I'm in negotiations with a big German Insurance Company to work in there.
Probably next week we will have a skypecall to negotiate T&C.
I'm gettint married in December 2015, I'm from Argentina and I want to be here 1 month bedore the marriage.

This company does have an office here in Argentina, also the position is for being in charge of South American Market, but based in Germany.

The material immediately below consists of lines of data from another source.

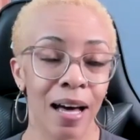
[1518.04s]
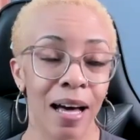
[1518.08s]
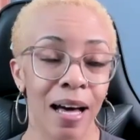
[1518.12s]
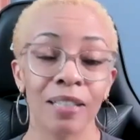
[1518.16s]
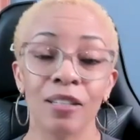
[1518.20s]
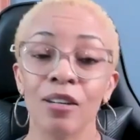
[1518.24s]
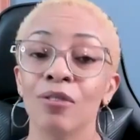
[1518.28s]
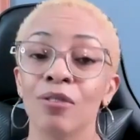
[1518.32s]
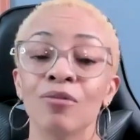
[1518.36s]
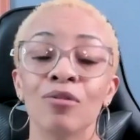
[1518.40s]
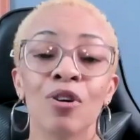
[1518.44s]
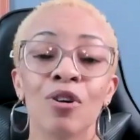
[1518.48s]
I
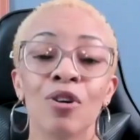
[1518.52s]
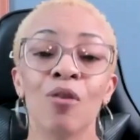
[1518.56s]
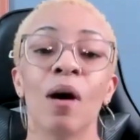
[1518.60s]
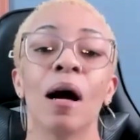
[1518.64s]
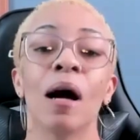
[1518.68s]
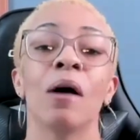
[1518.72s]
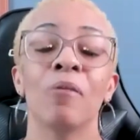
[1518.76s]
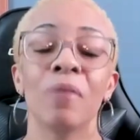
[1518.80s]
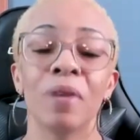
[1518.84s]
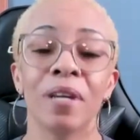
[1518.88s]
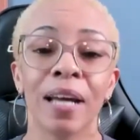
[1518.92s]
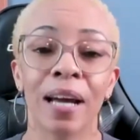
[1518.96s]
don't know
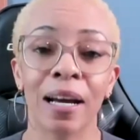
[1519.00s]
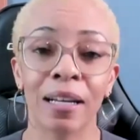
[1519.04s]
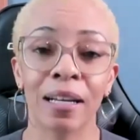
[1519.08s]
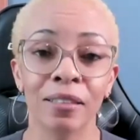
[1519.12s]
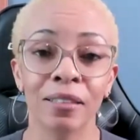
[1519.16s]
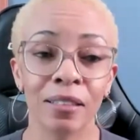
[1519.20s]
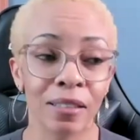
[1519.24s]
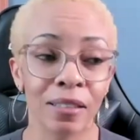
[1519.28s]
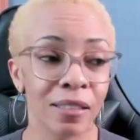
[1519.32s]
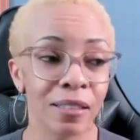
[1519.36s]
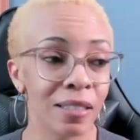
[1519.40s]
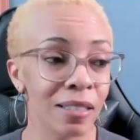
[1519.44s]
how we got
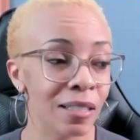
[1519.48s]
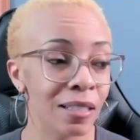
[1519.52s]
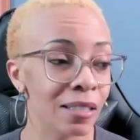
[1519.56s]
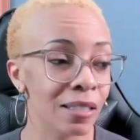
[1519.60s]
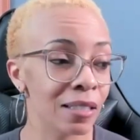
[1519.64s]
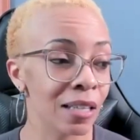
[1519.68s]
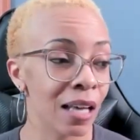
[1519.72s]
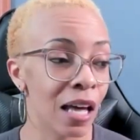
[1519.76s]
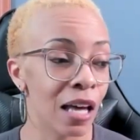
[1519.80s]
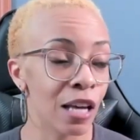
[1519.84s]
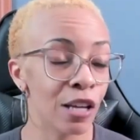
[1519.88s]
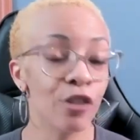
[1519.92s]
to this.
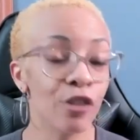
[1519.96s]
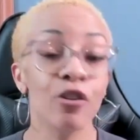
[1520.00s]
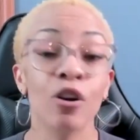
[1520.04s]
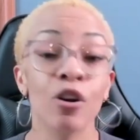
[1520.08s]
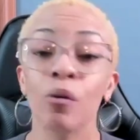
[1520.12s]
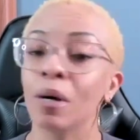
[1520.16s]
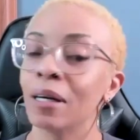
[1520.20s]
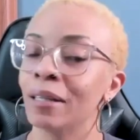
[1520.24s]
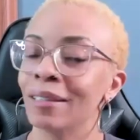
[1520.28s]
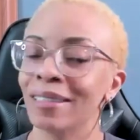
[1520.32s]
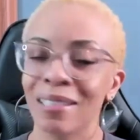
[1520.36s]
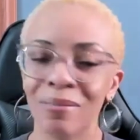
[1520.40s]
You
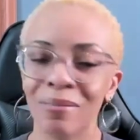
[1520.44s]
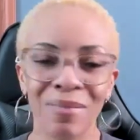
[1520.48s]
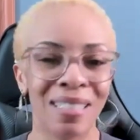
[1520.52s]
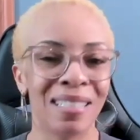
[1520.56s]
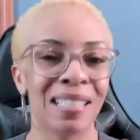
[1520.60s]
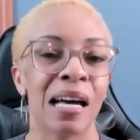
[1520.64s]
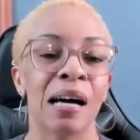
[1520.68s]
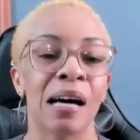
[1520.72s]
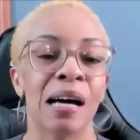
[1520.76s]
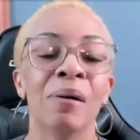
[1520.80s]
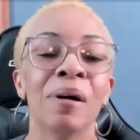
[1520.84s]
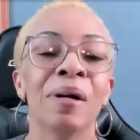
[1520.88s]
know, let me
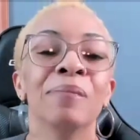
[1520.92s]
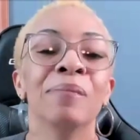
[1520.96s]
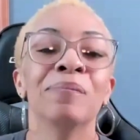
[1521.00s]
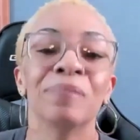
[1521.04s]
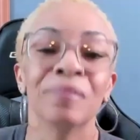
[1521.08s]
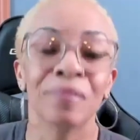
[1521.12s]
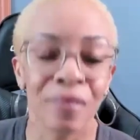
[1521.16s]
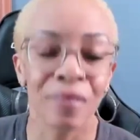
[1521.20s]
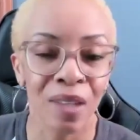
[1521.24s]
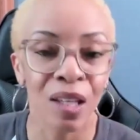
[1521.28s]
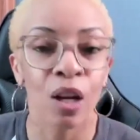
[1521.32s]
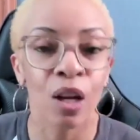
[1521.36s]
stop
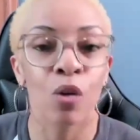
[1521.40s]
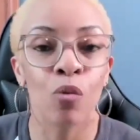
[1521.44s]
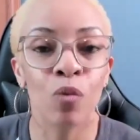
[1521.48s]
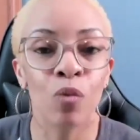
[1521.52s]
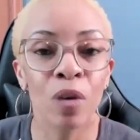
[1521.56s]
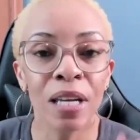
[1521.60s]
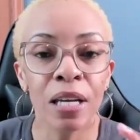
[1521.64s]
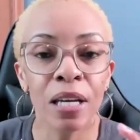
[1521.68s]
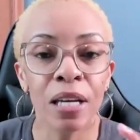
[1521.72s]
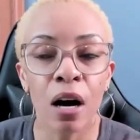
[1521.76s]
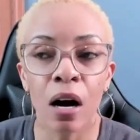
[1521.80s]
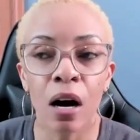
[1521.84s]

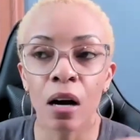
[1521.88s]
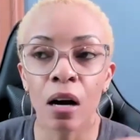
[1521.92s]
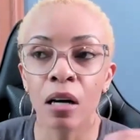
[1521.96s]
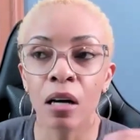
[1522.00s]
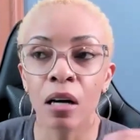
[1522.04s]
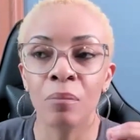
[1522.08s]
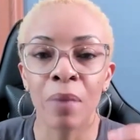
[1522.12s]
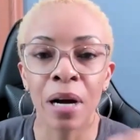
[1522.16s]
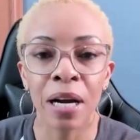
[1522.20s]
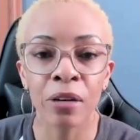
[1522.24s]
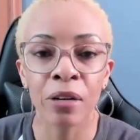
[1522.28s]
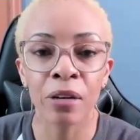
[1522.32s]
we are a
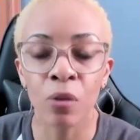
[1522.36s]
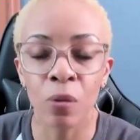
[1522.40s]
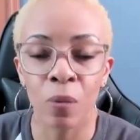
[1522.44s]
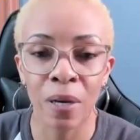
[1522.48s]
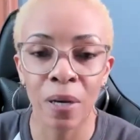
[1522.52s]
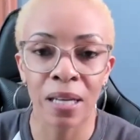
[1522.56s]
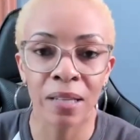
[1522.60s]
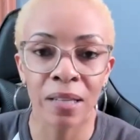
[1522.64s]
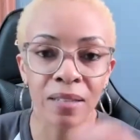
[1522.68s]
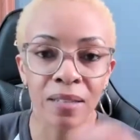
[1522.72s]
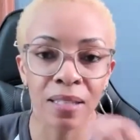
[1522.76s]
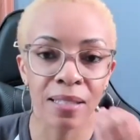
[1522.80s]

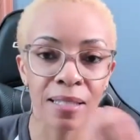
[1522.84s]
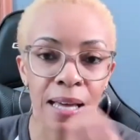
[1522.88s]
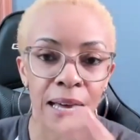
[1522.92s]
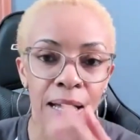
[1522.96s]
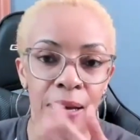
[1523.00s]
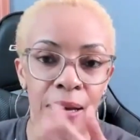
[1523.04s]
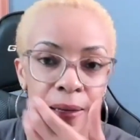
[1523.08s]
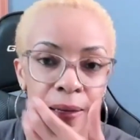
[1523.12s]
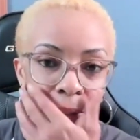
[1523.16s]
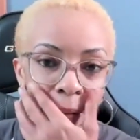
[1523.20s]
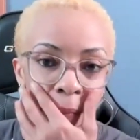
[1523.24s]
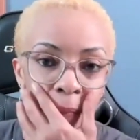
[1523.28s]
microwave
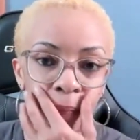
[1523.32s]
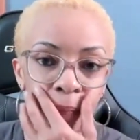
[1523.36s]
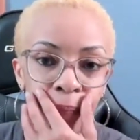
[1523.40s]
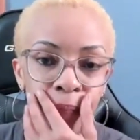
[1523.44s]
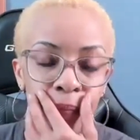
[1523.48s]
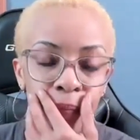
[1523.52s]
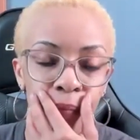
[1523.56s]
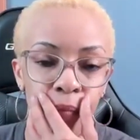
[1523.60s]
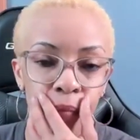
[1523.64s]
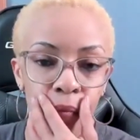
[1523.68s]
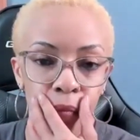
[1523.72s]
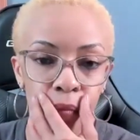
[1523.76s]
society.
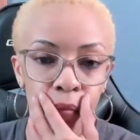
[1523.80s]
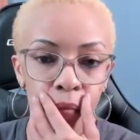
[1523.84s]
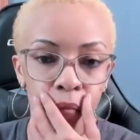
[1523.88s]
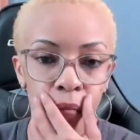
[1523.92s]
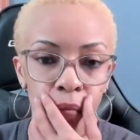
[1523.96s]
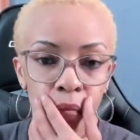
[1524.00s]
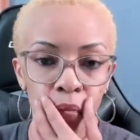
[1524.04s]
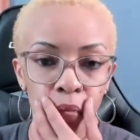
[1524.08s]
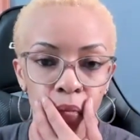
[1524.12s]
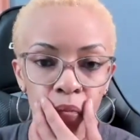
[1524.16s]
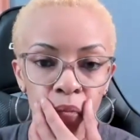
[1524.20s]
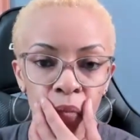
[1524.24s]

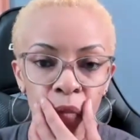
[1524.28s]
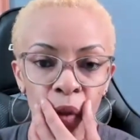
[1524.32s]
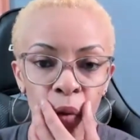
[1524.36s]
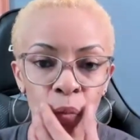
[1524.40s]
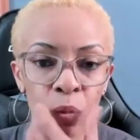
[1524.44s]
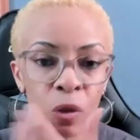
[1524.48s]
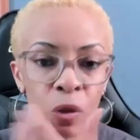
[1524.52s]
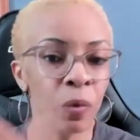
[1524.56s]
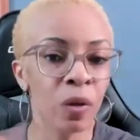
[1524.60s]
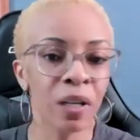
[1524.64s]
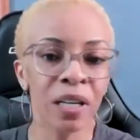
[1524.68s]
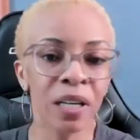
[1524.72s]

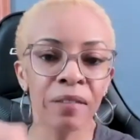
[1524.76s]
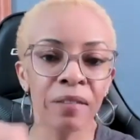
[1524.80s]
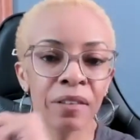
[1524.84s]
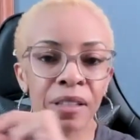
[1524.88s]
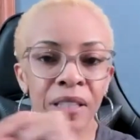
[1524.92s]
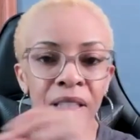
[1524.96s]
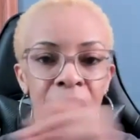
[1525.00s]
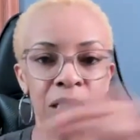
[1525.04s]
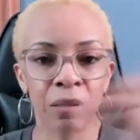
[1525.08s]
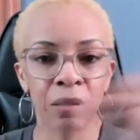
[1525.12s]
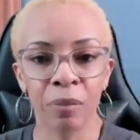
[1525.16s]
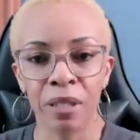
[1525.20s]
We want
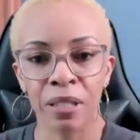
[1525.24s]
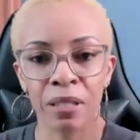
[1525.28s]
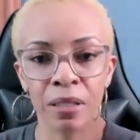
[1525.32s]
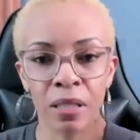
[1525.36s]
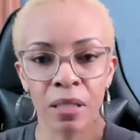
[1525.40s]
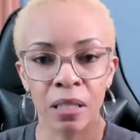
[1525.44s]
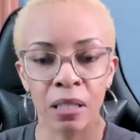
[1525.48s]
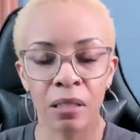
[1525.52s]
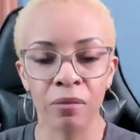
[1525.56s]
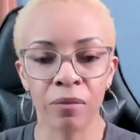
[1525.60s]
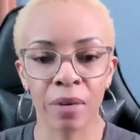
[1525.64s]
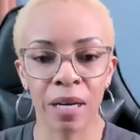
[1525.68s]
everything to be
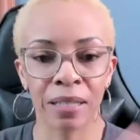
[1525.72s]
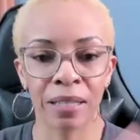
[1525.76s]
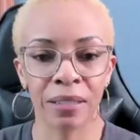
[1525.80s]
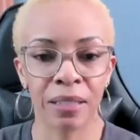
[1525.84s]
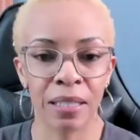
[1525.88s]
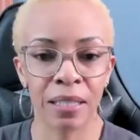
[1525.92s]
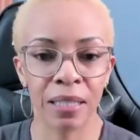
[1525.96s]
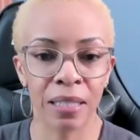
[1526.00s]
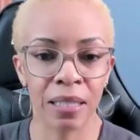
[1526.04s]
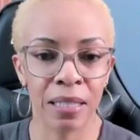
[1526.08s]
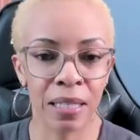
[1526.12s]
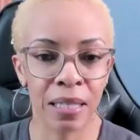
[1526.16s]
done right
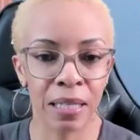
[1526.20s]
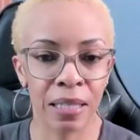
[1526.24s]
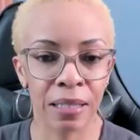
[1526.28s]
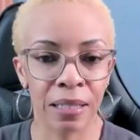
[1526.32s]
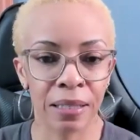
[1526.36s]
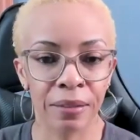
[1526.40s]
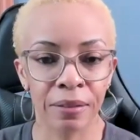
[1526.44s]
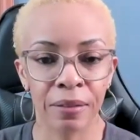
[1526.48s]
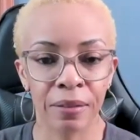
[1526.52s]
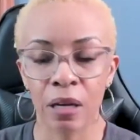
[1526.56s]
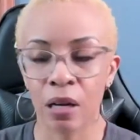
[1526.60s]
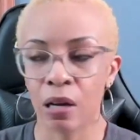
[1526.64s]
then and
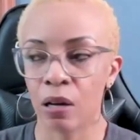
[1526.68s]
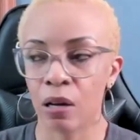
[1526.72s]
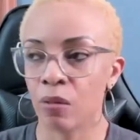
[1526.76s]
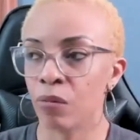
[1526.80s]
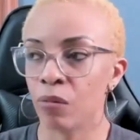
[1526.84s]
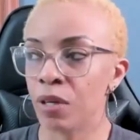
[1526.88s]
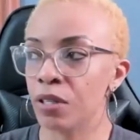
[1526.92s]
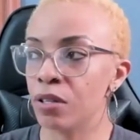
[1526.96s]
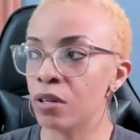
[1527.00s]
there. We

Do you think the employer will agree with something like this?

Kind Regards

Sebastian


----------



## ALKB (Jan 20, 2012)

Jeharg said:


> Hi Everybody!!!
> I'm in negotiations with a big German Insurance Company to work in there.
> Probably next week we will have a skypecall to negotiate T&C.
> I'm gettint married in December 2015, I'm from Argentina and I want to be here 1 month bedore the marriage.
> ...



I am afraid I don't understand what you are asking - agree to something like what?

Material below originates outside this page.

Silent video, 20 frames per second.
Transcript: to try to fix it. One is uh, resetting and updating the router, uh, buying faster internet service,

Being in Argentina one month before the wedding?

It's November. that is one month before the marriage and you are in Argentina. 

Also, getting you a work visa will take a few weeks (unless you have an EU nationality?), so chances that they might expect you to move before the wedding are slim.


----------



## Jeharg (Nov 5, 2014)

Thanks a lot for your reply!
I'm getting married in December 2015, so, I year from now.
I have German Nationality

The want me to go there as soon as possible, so that's why i want to try to ask for that month before the marriage, working from Argentina, not holydays


----------



## ALKB (Jan 20, 2012)

Jeharg said:


> Thanks a lot for your reply!
> I'm getting married in December 2015, so, I year from now.
> I have German Nationality
> 
> The want me to go there as soon as possible, so that's why i want to try to ask for that month before the marriage, working from Argentina, not holydays



Oh, sorry. I misread that.

I don't see why they shouldn't agree to that.


----------



## Jeharg (Nov 5, 2014)

ALKB said:


> Oh, sorry. I misread that.
> 
> I don't see why they shouldn't agree to that.

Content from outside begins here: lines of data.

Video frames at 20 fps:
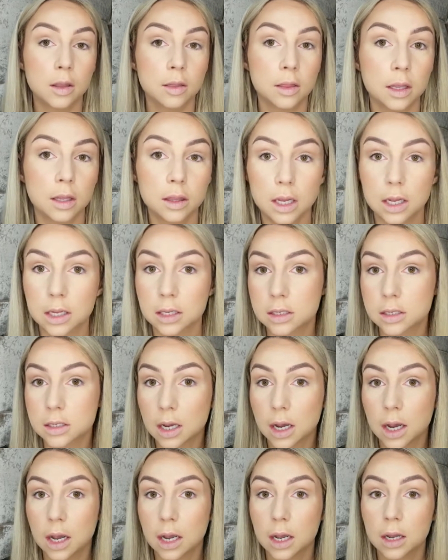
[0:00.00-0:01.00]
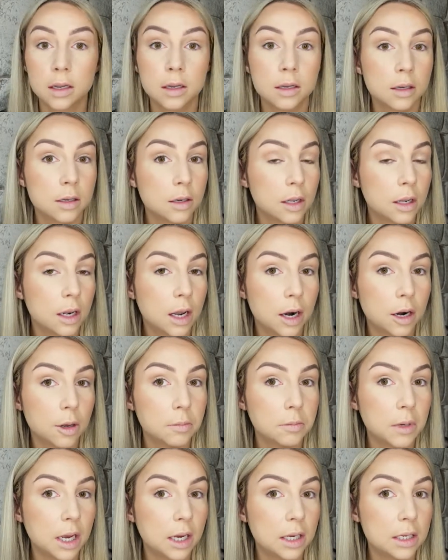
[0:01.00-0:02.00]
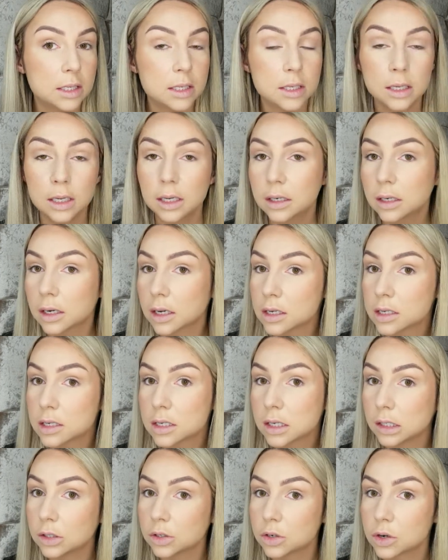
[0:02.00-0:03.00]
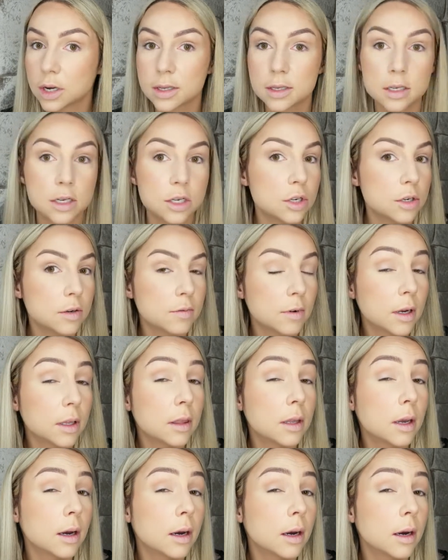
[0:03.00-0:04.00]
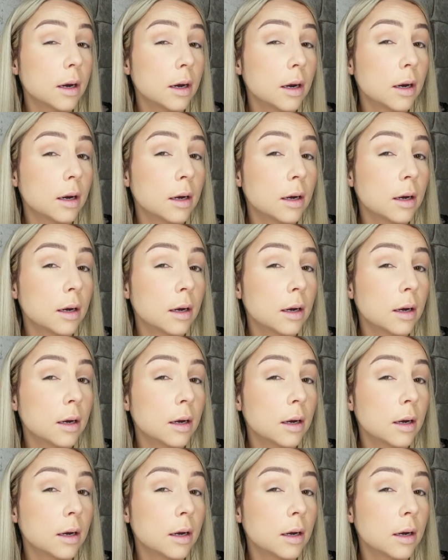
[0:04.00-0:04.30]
think that's layered up nicely. Nice little transition right there.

wow! i didn't see that comming!
that sounds good!
I don't know why I'm so affraid of that, I guess because here in argentina, that would be a point that coulndt be agreed

Kind Regards

SB


----------



## ALKB (Jan 20, 2012)

Jeharg said:


> wow! i didn't see that comming!
> that sounds good!
> I don't know why I'm so affraid of that, I guess because here in argentina, that would be a point that coulndt be agreed
> 
> ...


Just ask the question, explain your reasons and how it would work (working from branch in Argentina and all that).

Key point is to announce this early and allow for planning. 

If the business has some sort of annual event/procedure/whatever every December for which you would be needed in Germany, that might then throw a spanner in the works - but you won't know if you don't ask.


----------